In light of the Moq issue yesterday[0] I'm interested to understand why the consensus seems to be so in favor of keeping packages up-to-date in software.
The common explanation I see is it "keeps you up to date with security and bug fixes".
But in practice this seems to just involve most orgs mandating Dependabot and mindlessly updating every dependency when a new version becomes available. (Yes in an ideal world you code review every change in every dependency, but... I mean, let's be real here. Just take the update frequency of the AWS SDK packages in isolation, very few orgs are actually doing this)

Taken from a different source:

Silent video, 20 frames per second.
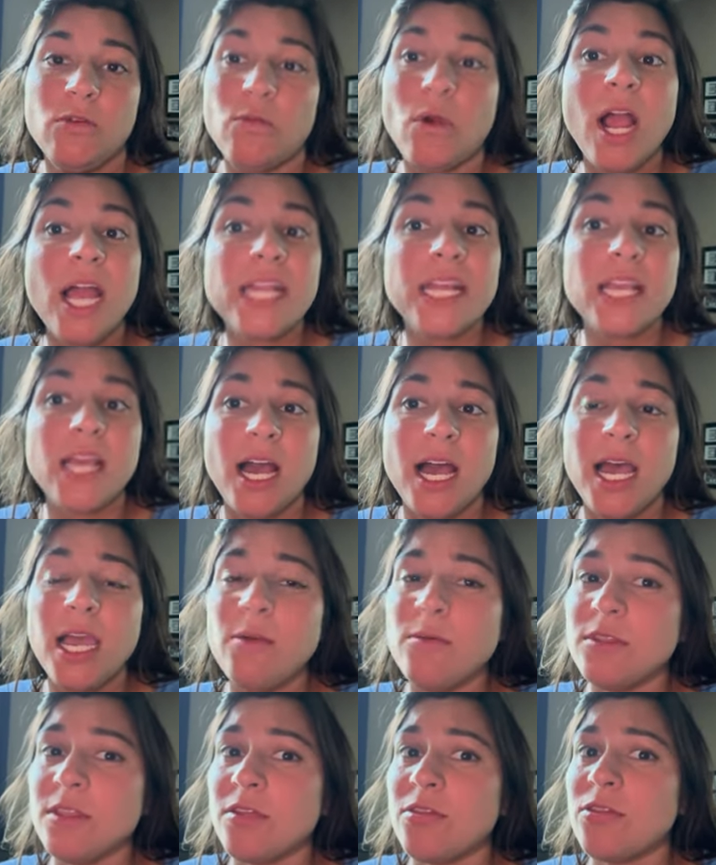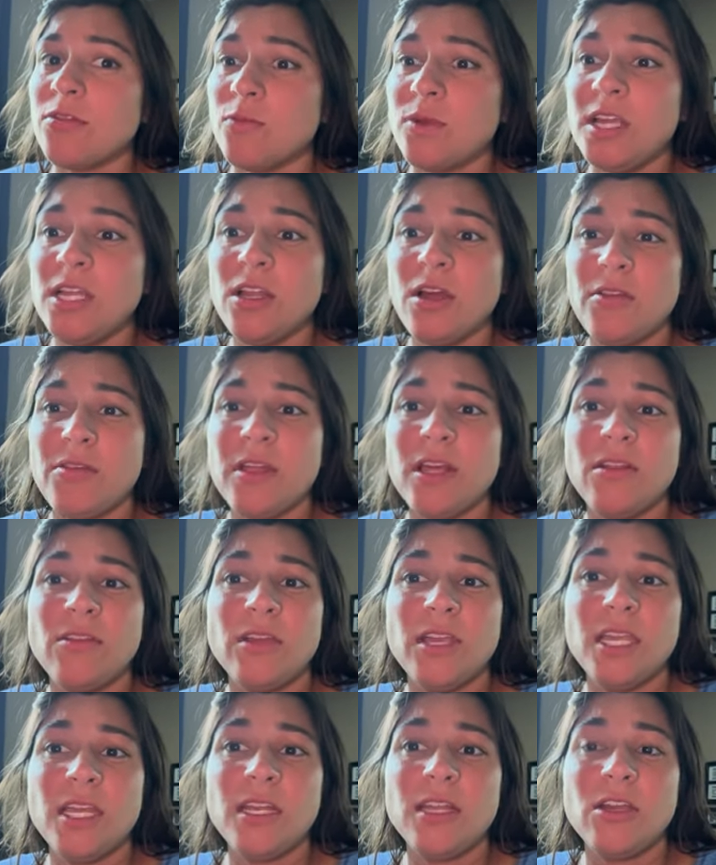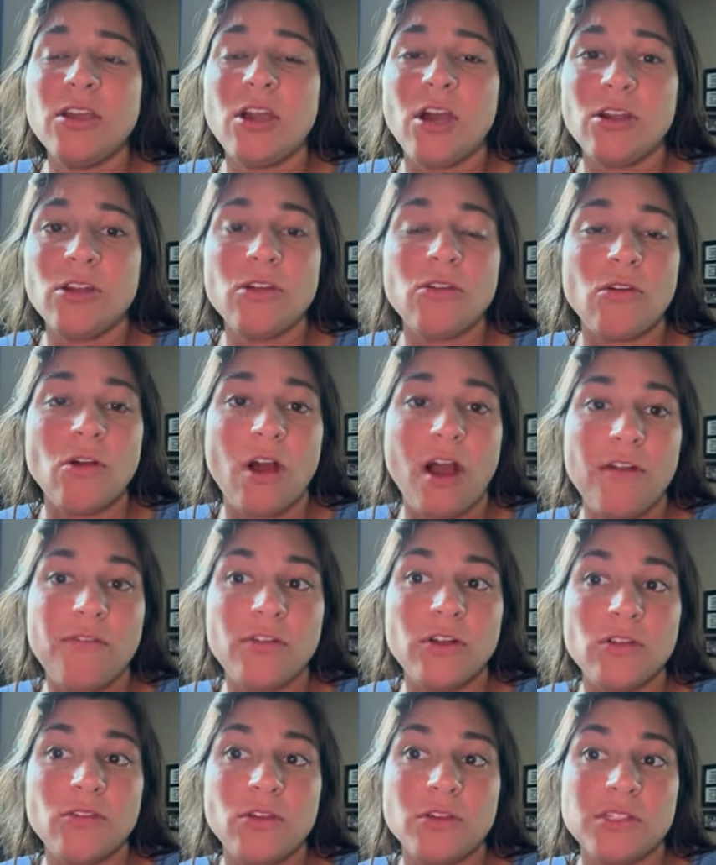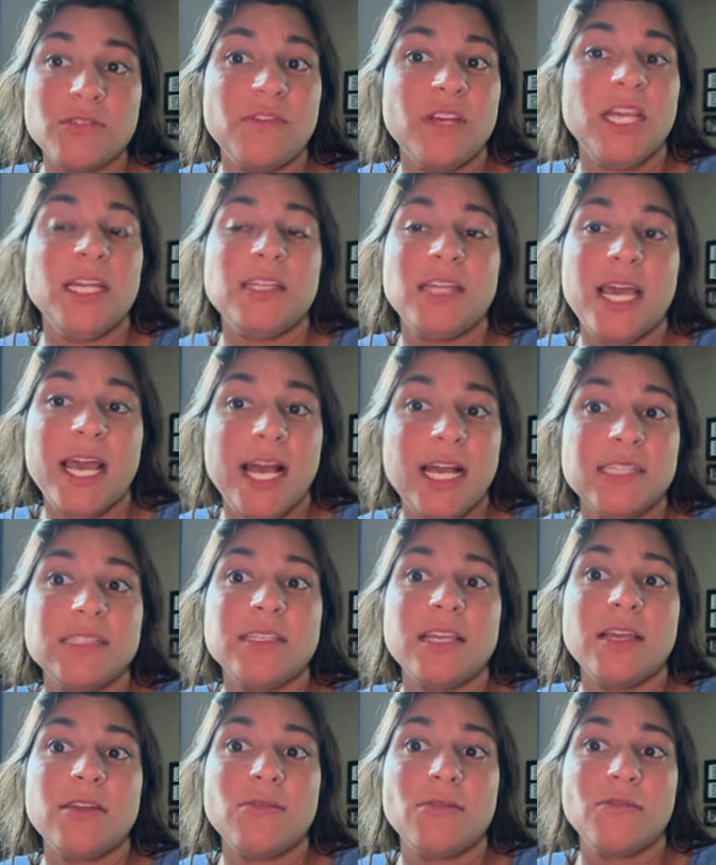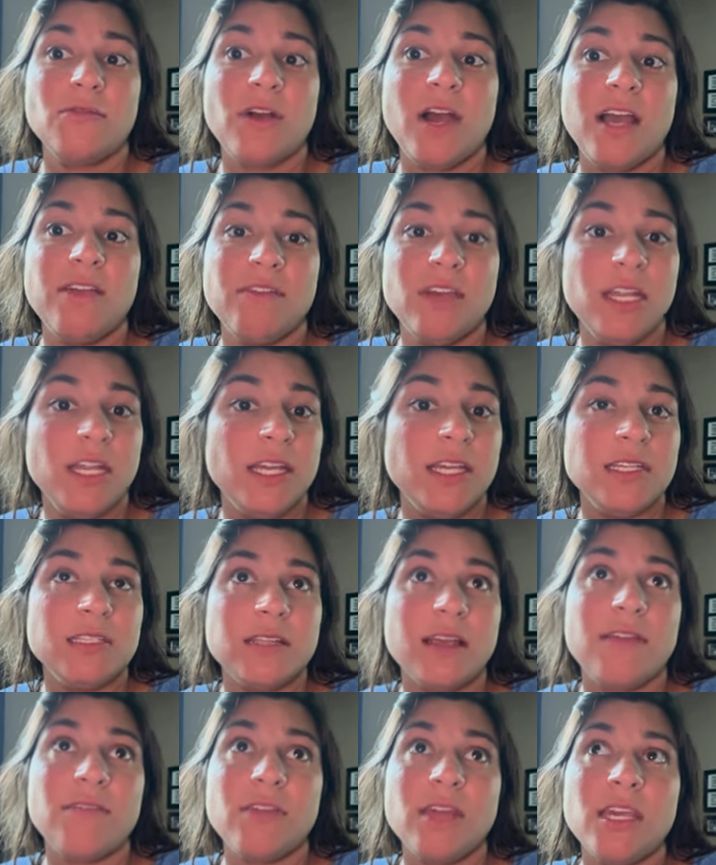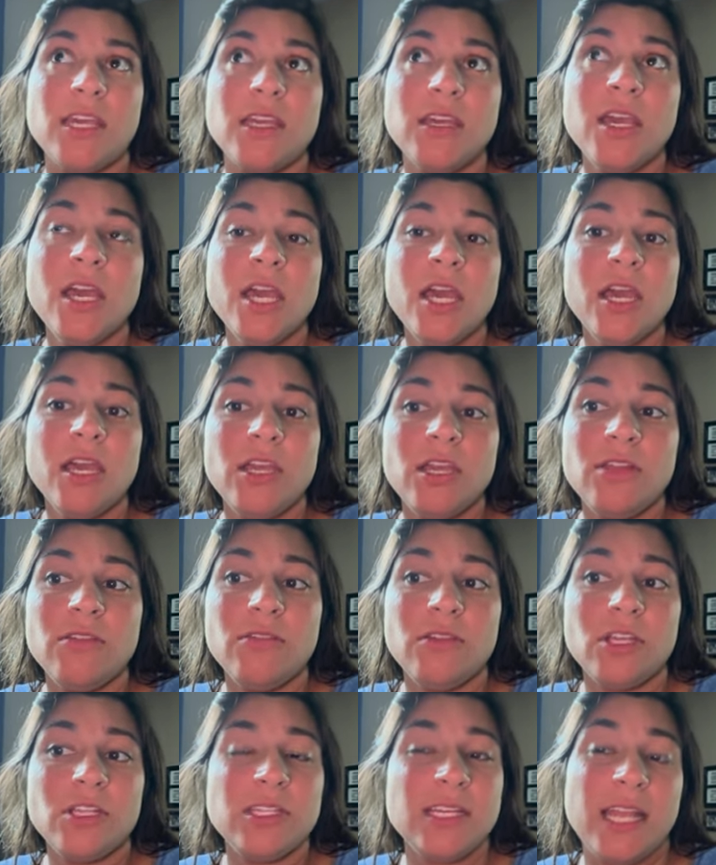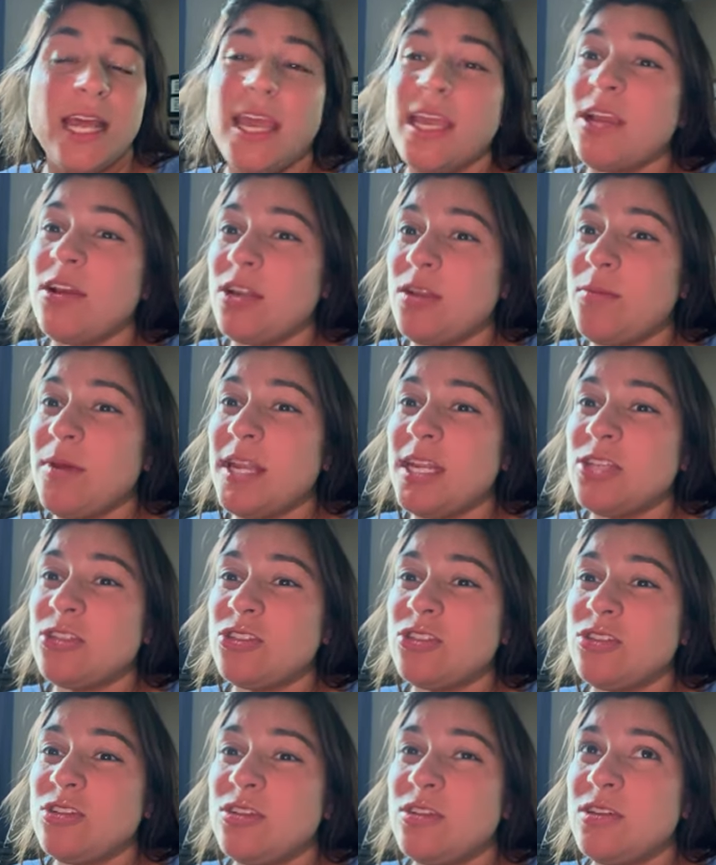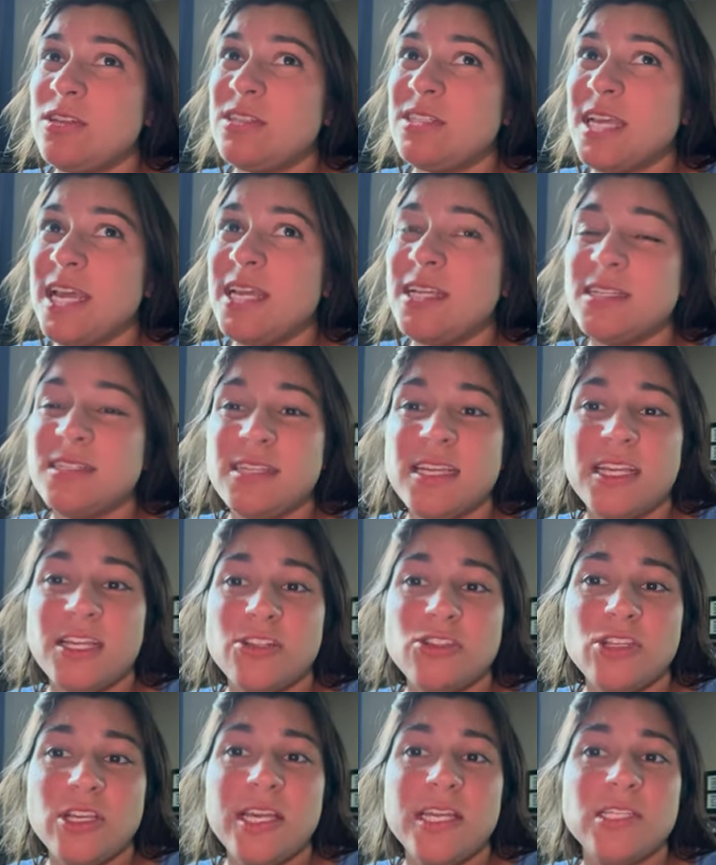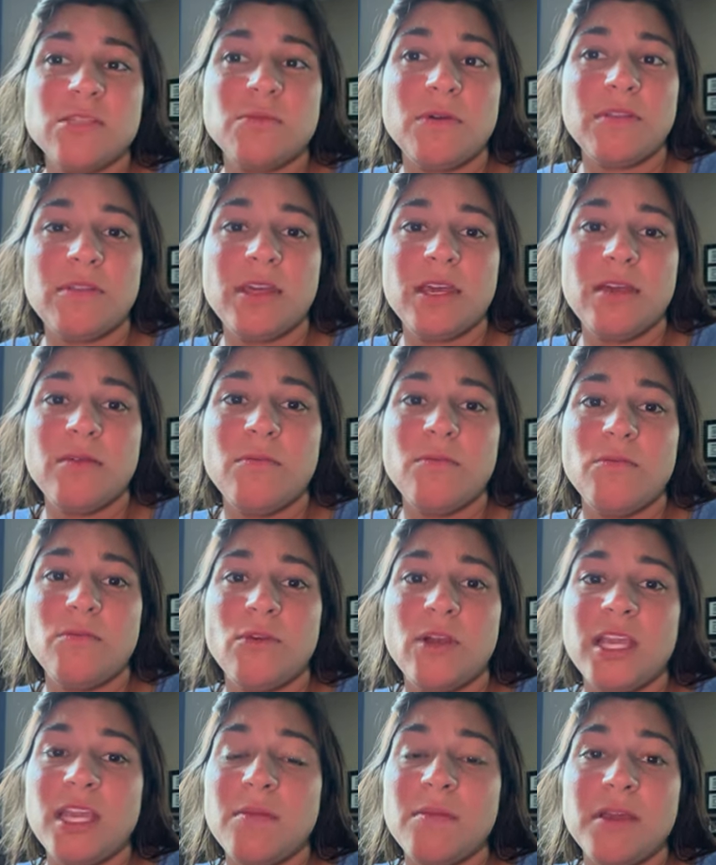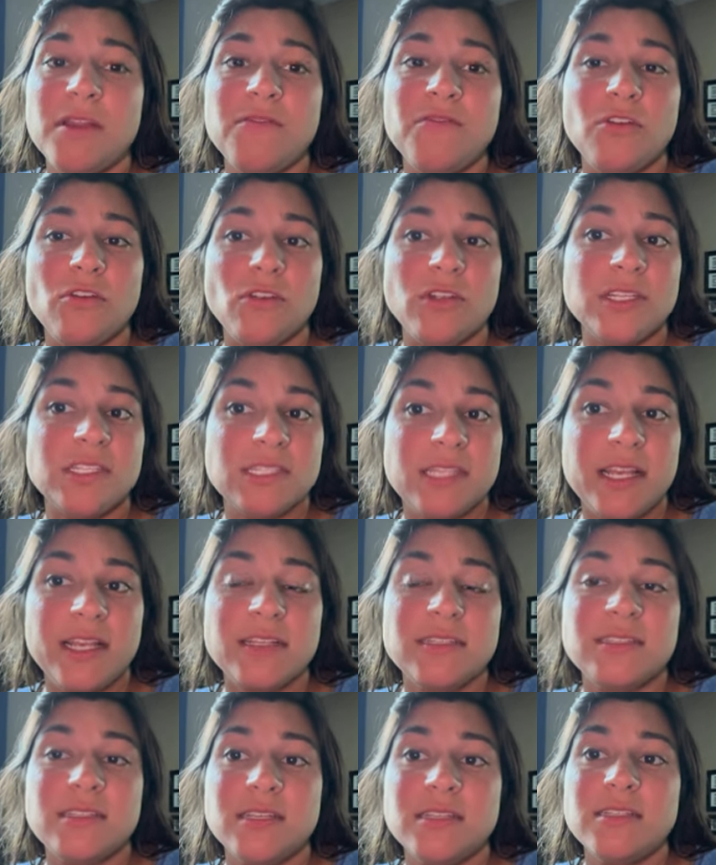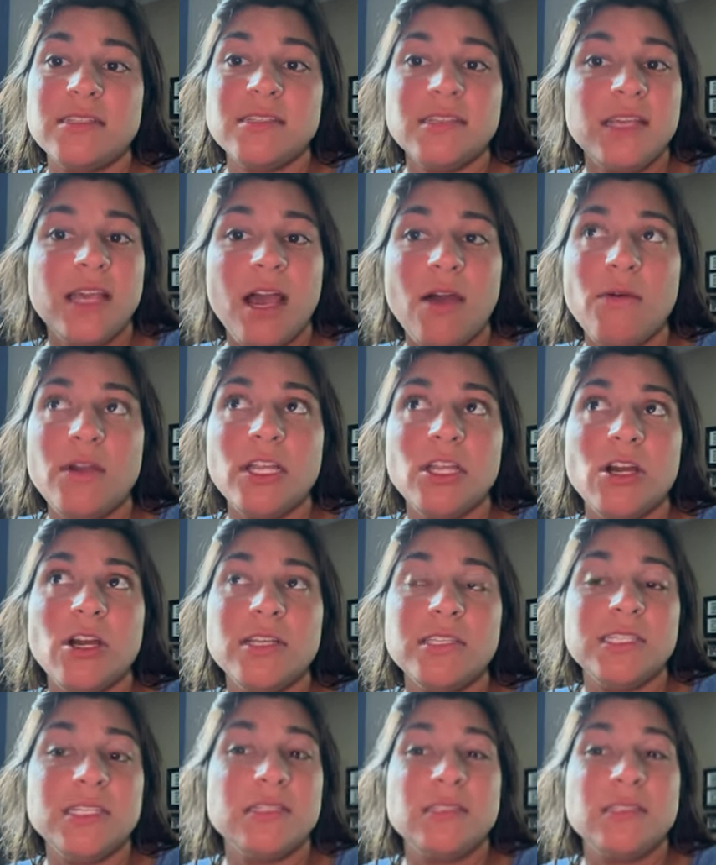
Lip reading: Riding high with a 3-0 lead, Kutter Crawford looked fantastic through five innings. I think today could have been a day to take a chance with him, bring him in for the sixth and see how he does.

As a maintainer of an open source library I know most releases are a crapshoot, they're just as likely to contain new bugs and flaws as they are to fix old ones.
So staying up-to-date seems to open up codebases to far greater risks than outdated dependencies:
1) Zero days, a new package launches with some critical security flaw that isn't going to get noticed for some time.
2) Supply chain attacks, old packages are generally immutable. Therefore most supply chains attacks seem to involve take-overs of existing package (name)s by disgruntled or new hostile 'maintainers'. The new versions are far more at risk.
3) New bugs, the dirty truth of OSS is most work is done by unpaid people with little time or ability to focus. Most software isn't formally verified. New updates are a risk.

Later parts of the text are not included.